5) Fleets ought to be damaged after a combat: Why? The timescale of GalCiv is so vague anyway. Does anyone really consider each game turn to be a week? Maybe the ships were repaired between combats. As for attacking a damaged fleet, that fleet will probably have lost ships from the previous combat, weakening it. And, if it did not, maybe the initial attack was a mistake! Swarming advanced ships with neolithic canoes becomes less useful; you might get lucky but are more likely just to scratch the paint. Keeping up with technology matters more. Finally, the AI isn't very good at dealing with being swarmed, or at swarming; reseting damage between combats ameliorates this. And more than finally, tracking and swapping out damaged ships gets really, really tedious.
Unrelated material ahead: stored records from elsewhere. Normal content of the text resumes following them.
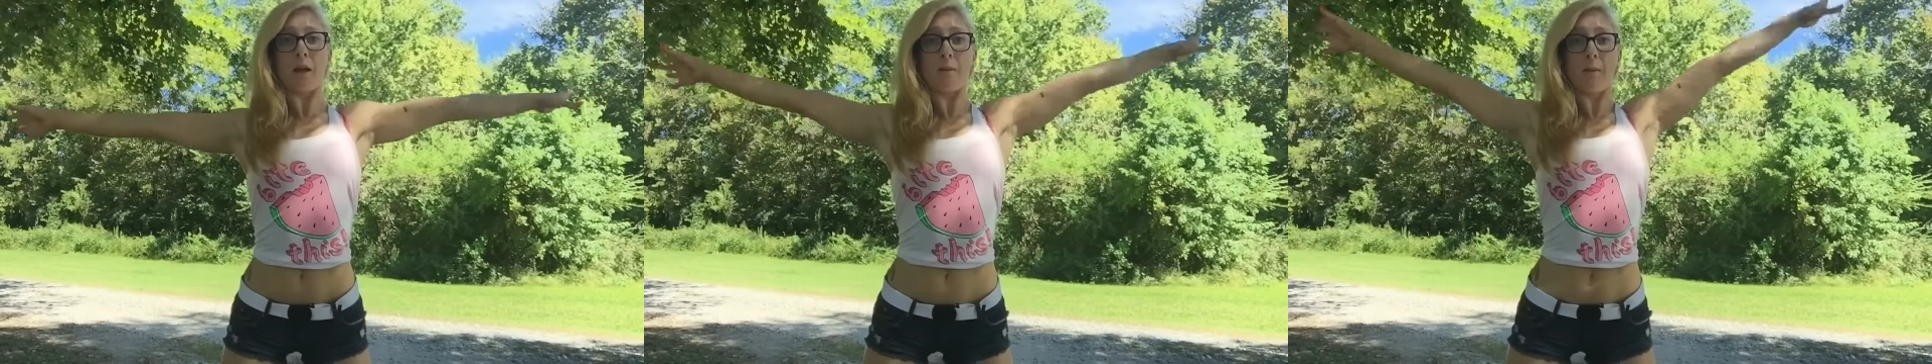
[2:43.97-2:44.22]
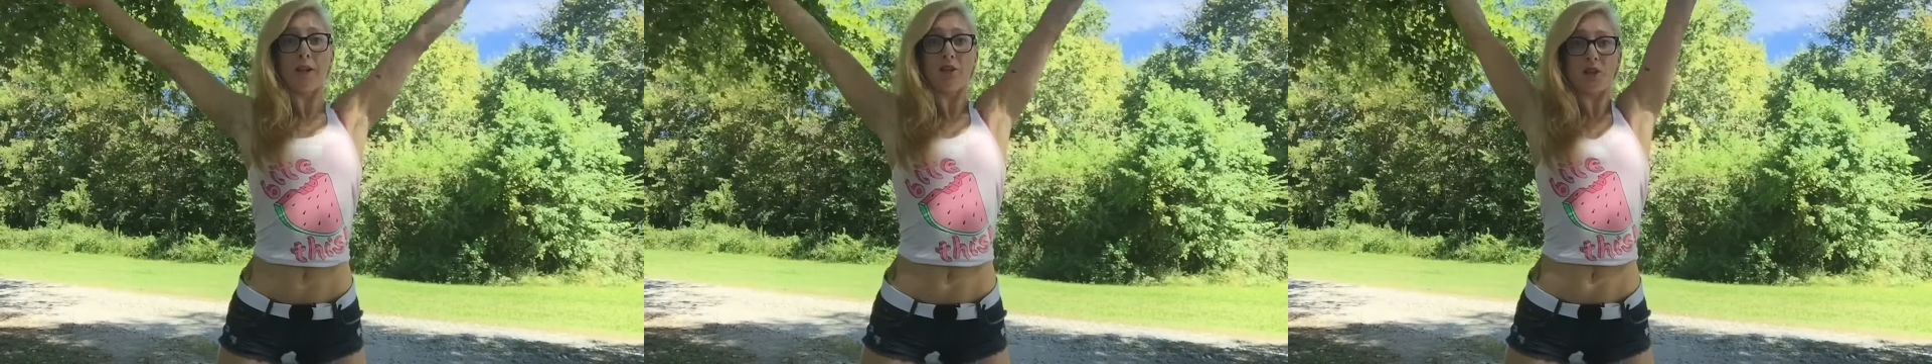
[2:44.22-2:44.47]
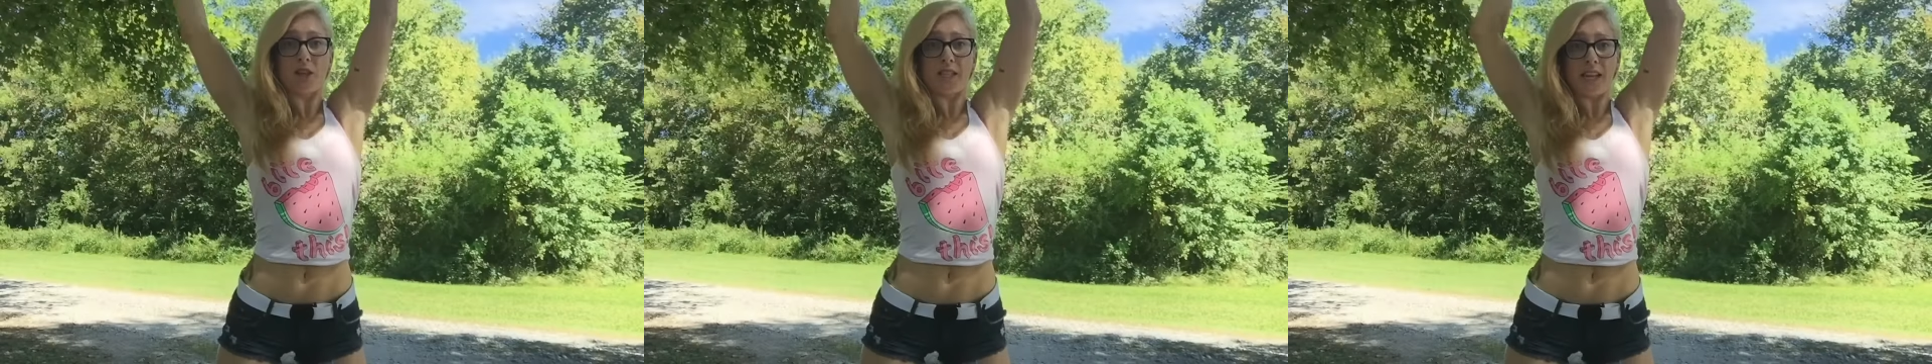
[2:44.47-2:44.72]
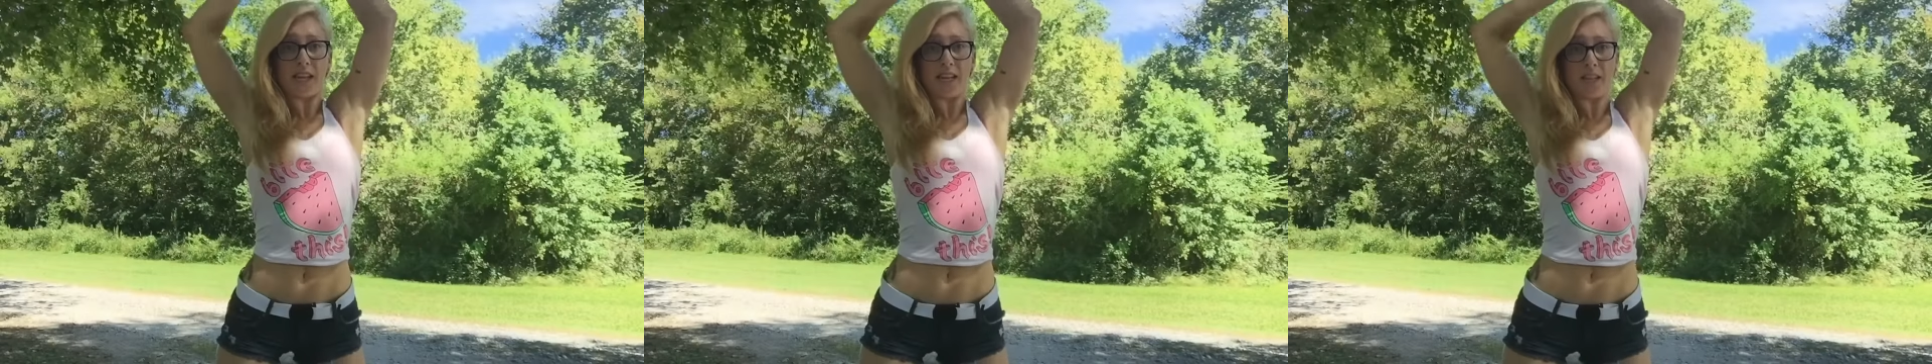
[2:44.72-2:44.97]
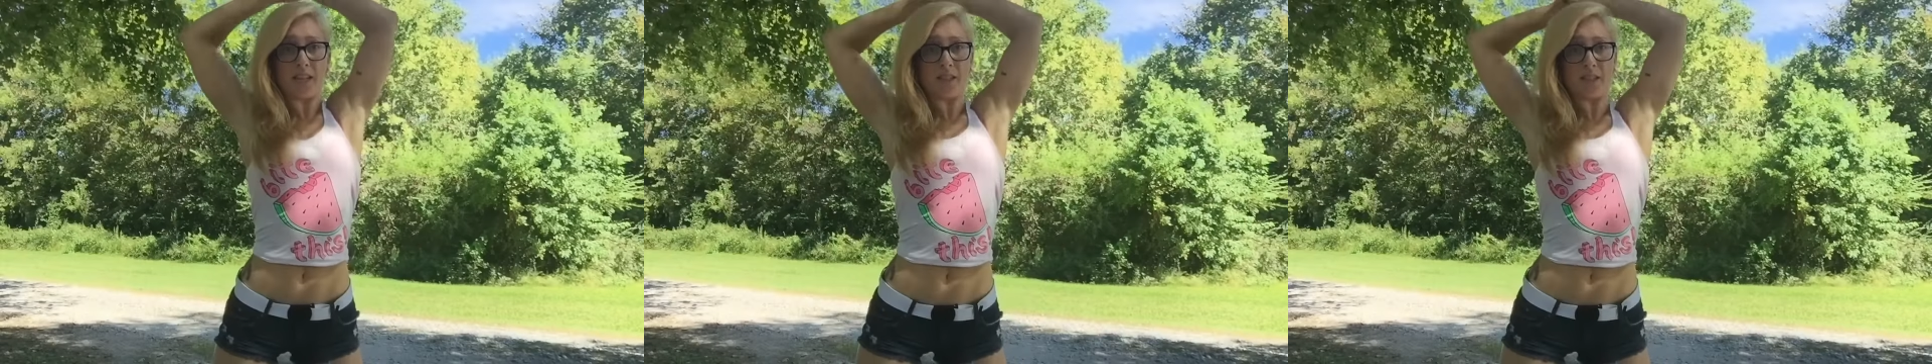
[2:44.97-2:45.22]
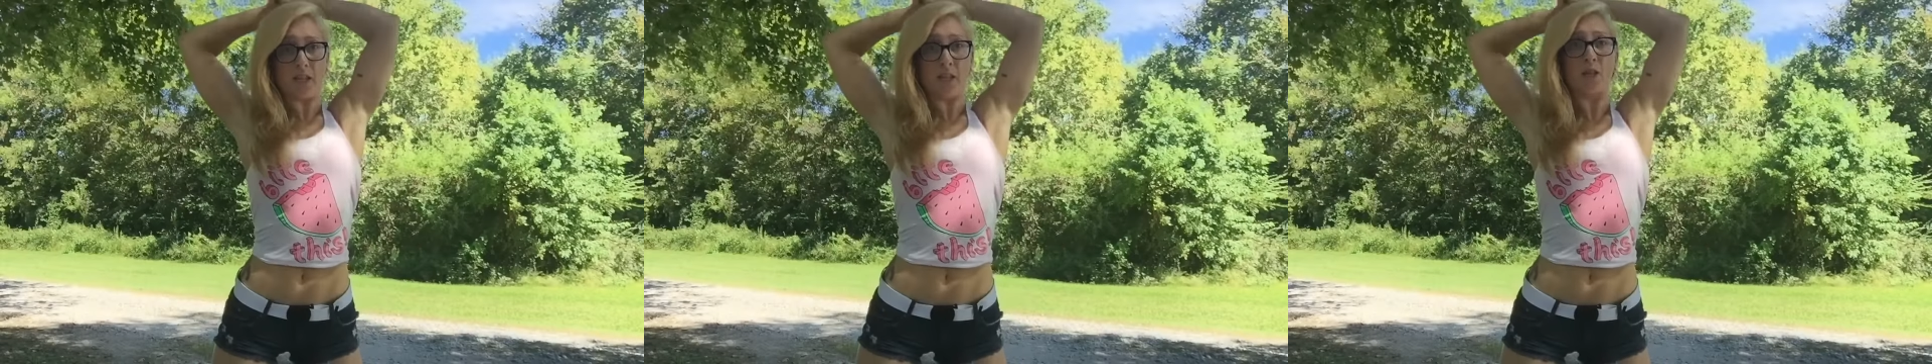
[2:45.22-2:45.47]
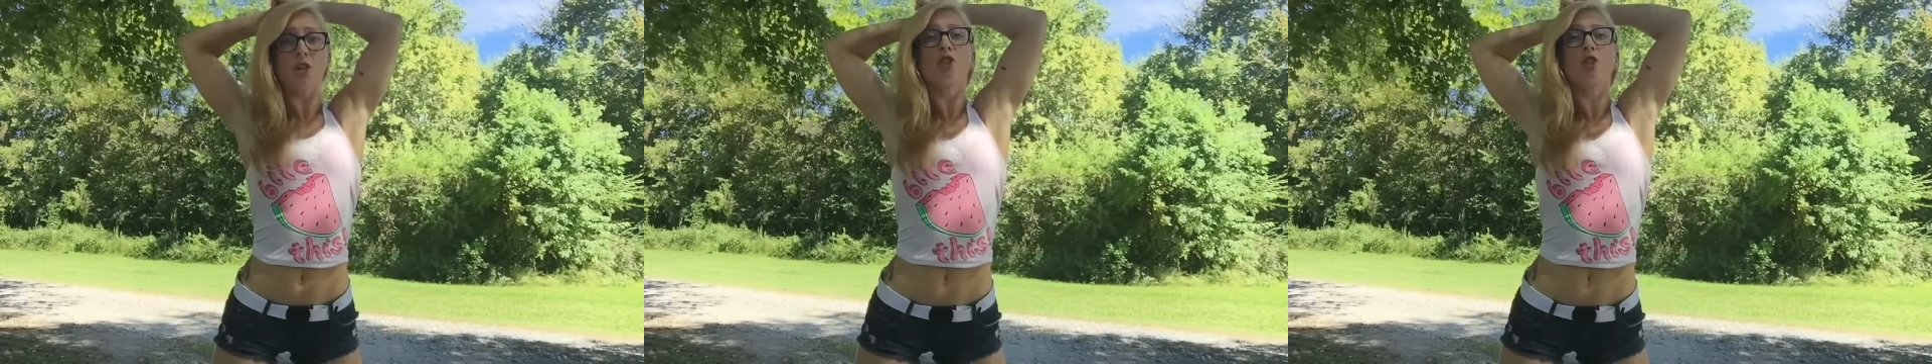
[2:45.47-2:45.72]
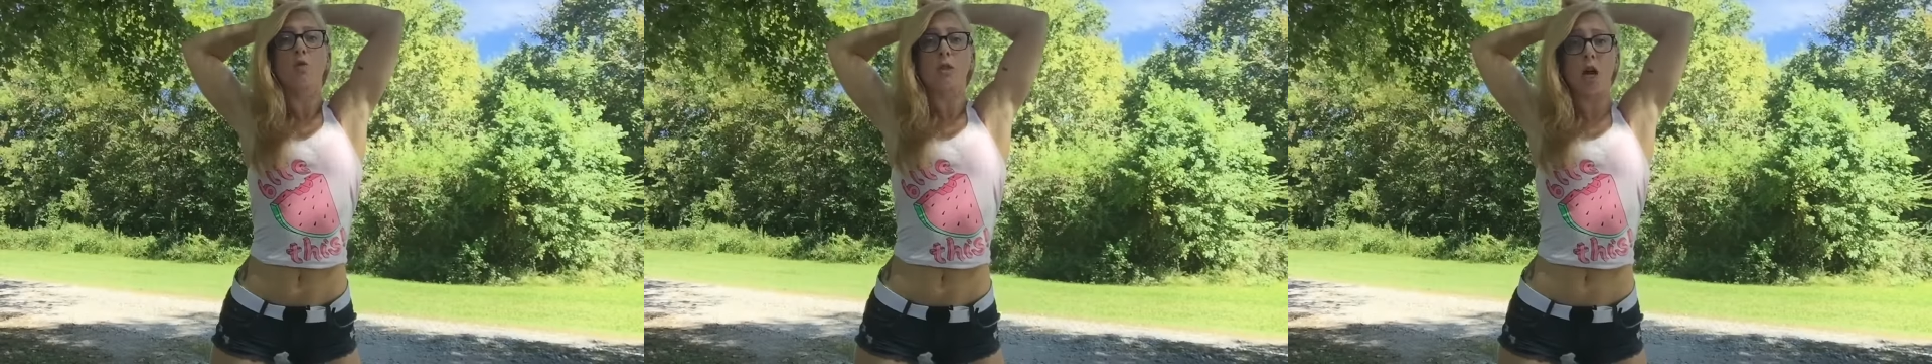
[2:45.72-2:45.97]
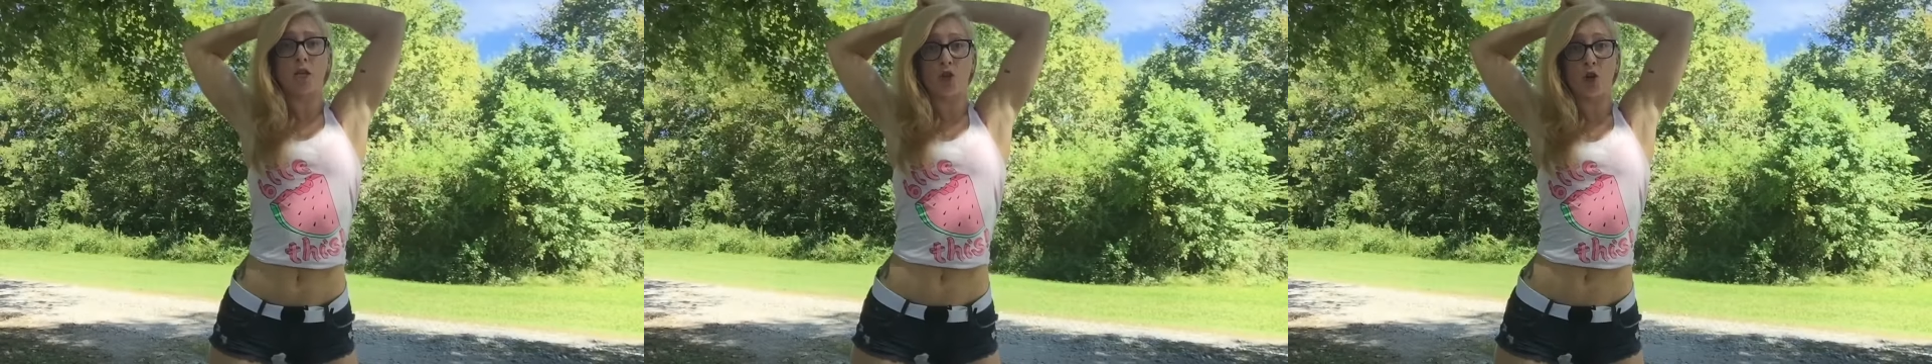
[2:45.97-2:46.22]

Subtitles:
and make sure to take it easy so as not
6) Realism: Hmmm. Realism. Sort of like the one where in the course of a few weeks, billions of taxpayers appear on newly colonized planets. Or the way I can upgrade a ship that's in the middle of nowhere. And if my version of repair is unrealistic, then what about overhauling a ship in the middle of nowhere, and for no expense? Or sending the money or insight for an anomaly found on the other side of the galaxy back home (where the bonus is assimilated and put to use all in a single week)? Or loading two billion people onto a single ship, sending it to an enemy planet a sector away, training them as soldiers to get a bonus, killing their enemies to the very last child and then resettling the planet, all within the week? ;/
7) Rigorous analysis: I haven't crunched the numbers in detail.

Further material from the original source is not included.